The following environment variables must be defined (see setup.bash):

Swift object store credentials:

export ST_USER="SLOS1..."
export ST_KEY="748fea..."
export ST_AUTH="https://sjc01.objectstorage.service.networklayer.com/auth/v1.0"

If the source query file is not visible to all nodes, setting COPY_FILE_TO_OBJECT_STORE will tell spark_blast.py to upload the file to the object store (in the 'tmp' container) and the workers will retrieve the file from the object store. If the file is local to the invocation directory, spark_blast.py will ignore this flag an copy the file to the object store anyway.

export COPY_FILE_TO_OBJECT_STORE=1

Partitioning level:

export TASKS_TO_USE=&lt;N>

BLAST settings:

export CORES_TO_USE=&lt;N>
export MAX_FILE_SIZE=&lt;N>

CORES_TO_USE will be used to both define how many threads BLAST will be given along with telling SPARK how many threads each task will take.

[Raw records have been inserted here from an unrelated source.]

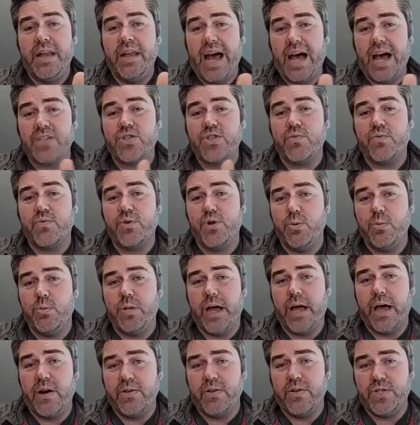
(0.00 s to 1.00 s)
National
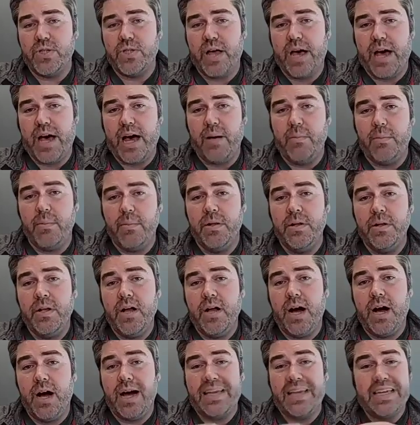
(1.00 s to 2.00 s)
Renewable Energy Lab
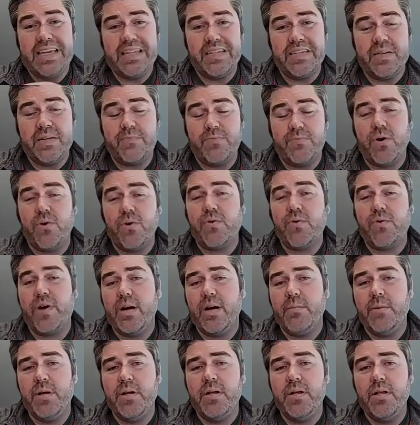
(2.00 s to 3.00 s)
ETIP
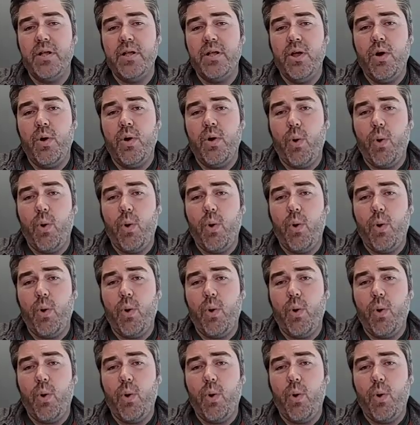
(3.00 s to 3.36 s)
program,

MAX_FILE_SIZE is optional and will default to 1GB. A maximum files size of 2GB can be specified and is recommended. This is passed to makeblastdb.

Running

Step 0 -- setup

Fill in the appropriate information in setup.bash, then

source setup.bash

Step 1 -- Creating the db

./run_blastdb.bash &lt;collection_name> [&lt;collection_name> ...]

For example,

./run_blastdb.bash refseq_bacteria

This invokes spark_blastdb.py, which in turn invokes spark_blastdb.bash across the worker nodes and will create a blastdb using the contents of <collection_name> [...]. The source database collection(s) should only contain gzipped fna files that will be used to build the blastdbs. The process will end up creating a new container by the name of blastdb_<partitions>_<list_of_source_containers>.

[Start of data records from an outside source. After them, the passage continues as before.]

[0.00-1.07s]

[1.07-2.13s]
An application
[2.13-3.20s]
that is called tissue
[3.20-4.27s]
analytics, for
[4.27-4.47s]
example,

Note that source fna files are randomly shuffled when distributing to the worker nodes. This is done in an attempt to remove any clustering that may be present in the object store and an attempt to level out the database sizes between partitions. If a container contains few large fna files, this will have minimal impact. Also if databases are recreated, the resulting partition will be different due to the random shuffling.

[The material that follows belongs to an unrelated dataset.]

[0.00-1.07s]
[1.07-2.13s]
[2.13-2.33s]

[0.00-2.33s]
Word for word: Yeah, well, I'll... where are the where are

The spark_blastdb.bash wrapper streams the fna files out of the object store to makeblastdb. At the end of processing, the wrapper will upload the files to the passed container and then will remove the local files.

Step 2 -- Querying the db

./run_blast.bash &lt;query_file> &lt;mode> &lt;collection_name> [&lt;collection_name> ...]

For example,

run_blast.bash small_query.fasta 1 refseq_bacteria

This invokes spark_blast.py, which in turn invokes spark_blast.bash across the worker nodes,

Mode currently supports two modes, mode 1, which returns the top 1 hit, and mode 2, which returns the list of the most frequent organism(s) that contain the query features.

If the <query_file> is local to the invocation directory, the file will be transmitted to the worker nodes via the object store regardless of the setting of the COPY_FILE_TO_OBJECT_STORE environment variable.

Compressed files are not currently supported. Files transmitted via the object store currently have a size limit (5GB). Allowing for compressed and larger files is slated for a future enhancement.

The spark_blast.bash wrapper downloads all the blastdb database files and the query file if it was loaded into the object store. At the end of processing, these files are removed from the Spark working directory. At the end of processing, spark_blast.py will remove the uploaded query file if it was uploaded.

Caveats

Currently minimal error checking is done in the code. While Spark should recognize failed jobs and reschedule them, this may leave downloaded files in the Spark work directories. Both bash wrappers will cleanup the downloaded files at the end of the tasks and spark_blast.py will remove the uploaded query file (if uploaded). If there are any failures, these cleanup tasks may not be done.

The wrappers do not check if there is enough disk space for downloading and processing data.